Hayalleri kimler kurar? Geleceğini kafasında şekillendiren gençler kurar. Ailesine iyi bir gelecek temin etmek isteyen “sorumlu” aile reisleri kurar. Hizmet kurumlarında görevli kişiler kurar. Sivil toplum örgütleri yöneticileri kurar. Hele hele belli bir meslek grubuna hizmet etmek üzere kurulan, o grubun resmi tek temsilcisinin yöneticisi iseniz, o zaman daha da büyük hayaller kurmak zorundasınız. Yoksa “mahkemeye kadıya mülktür, burası benden sorulur, kimseye hesap vermem” der, seçimle iş başına geldiğinizi, artık insanların lafa değil, işe bakarak oy verdiklerini unutursanız, eksiğinizi, hatanızı, kusurunuzu göremezsiniz.
Gün gelir seçimle geldiğiniz makamlardan yine seçimle gidersiniz. Görev yaptığınız uzunca seneler içerisinde yaptığınız icraatlar, kendi yönetim kurulunuzdan bile gizlediğiniz, yardımcınızın bile haberinin olmadığı, hatta yıllardır aldığınız ve hakkınız olan maaşınızı “aman vatandaş duymasın, aramızda kalsın, ayıp olur, maaş almıyorum diyordum herkese” diye yeni yönetimden ricalar da etseniz de gün yüzüne çıkar ve emsal gösterilirsiniz.
Temsil ettiklerinizin, en yüksek makamında oturduklarınızın hayalini kurmak zorundasınız. Neyi hayal edeceksiniz? “Hizmet için” o makama gelmişseniz nasıl daha iyi hizmet ederim, neler yapabilirim, neler yapılabilirin hayalini kuracaksınız. Ama hizmet için değil de, o makamın havası için, falan yerin başkanı, filan dairenin müdürü desinler diye gelmişseniz hayal kurma melekeniz de dumura uğrar. Kendi kendinizi kandırırsınız, nefsinizi tatmin edersiniz o kadar.

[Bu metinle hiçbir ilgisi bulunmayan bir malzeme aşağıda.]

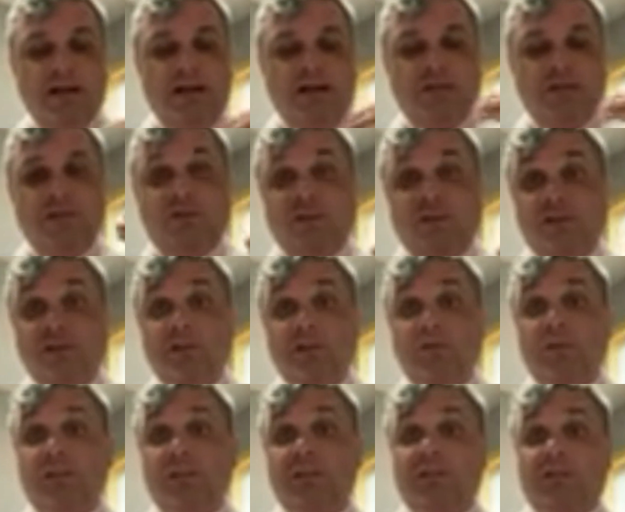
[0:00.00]
After 15
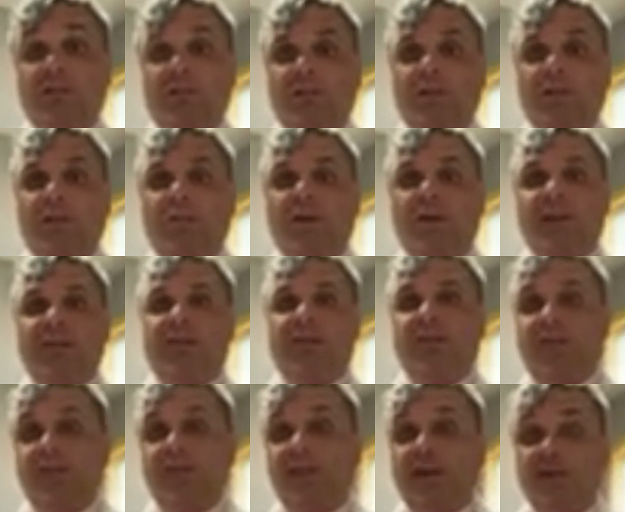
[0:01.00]
weeks, go max
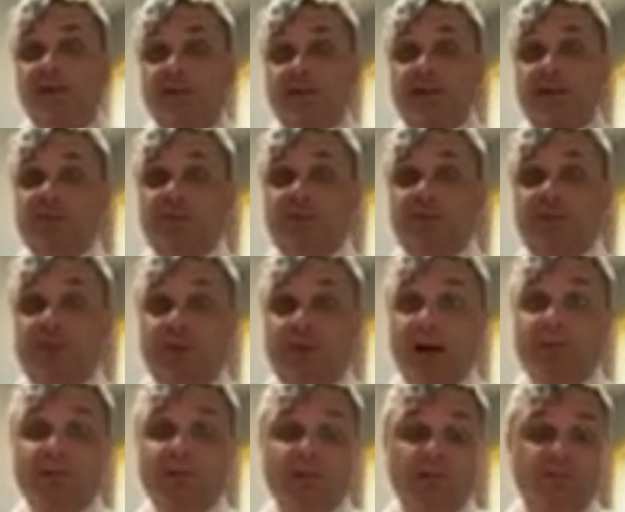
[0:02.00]
dosage
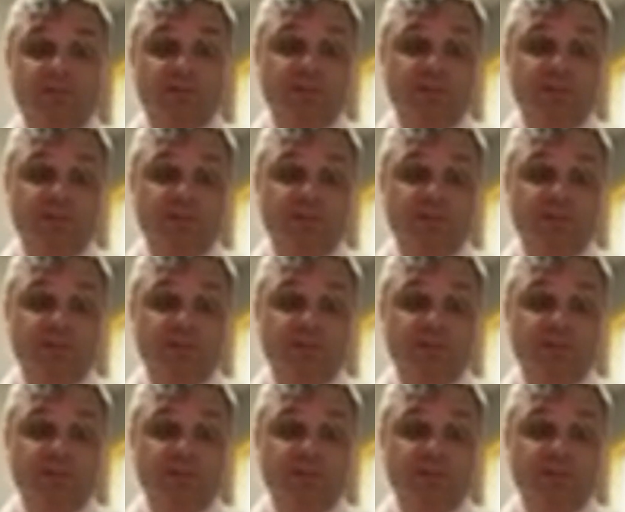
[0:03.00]
forever.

Ama gece olup da yastığa başınızı koyduğunuzda, sorumlu da olsanız, sorumsuz da olsanız asıl kendinizle yüzleşirsiniz. Herkesi ikna edebilirsiniz yaptıklarınızın doğruluğuna; fakat kendinizi kandırmanız asla ve asla mümkün olmaz. İşte o zaman eğer varsa, vicdan azabınız sizi kurt gibi içten içe kemirmeye başlar. Rahat uyuyamazsınız, uykularınız kaçar. Uykularımızı kaçırmadan, vicdan azabımızın bizleri kemirip bitirmediği işler yapmak, Tosya için güzel hayaller kurmak temennisiyle bu günlük hoşça kalın…….
Yorumlar kapalı.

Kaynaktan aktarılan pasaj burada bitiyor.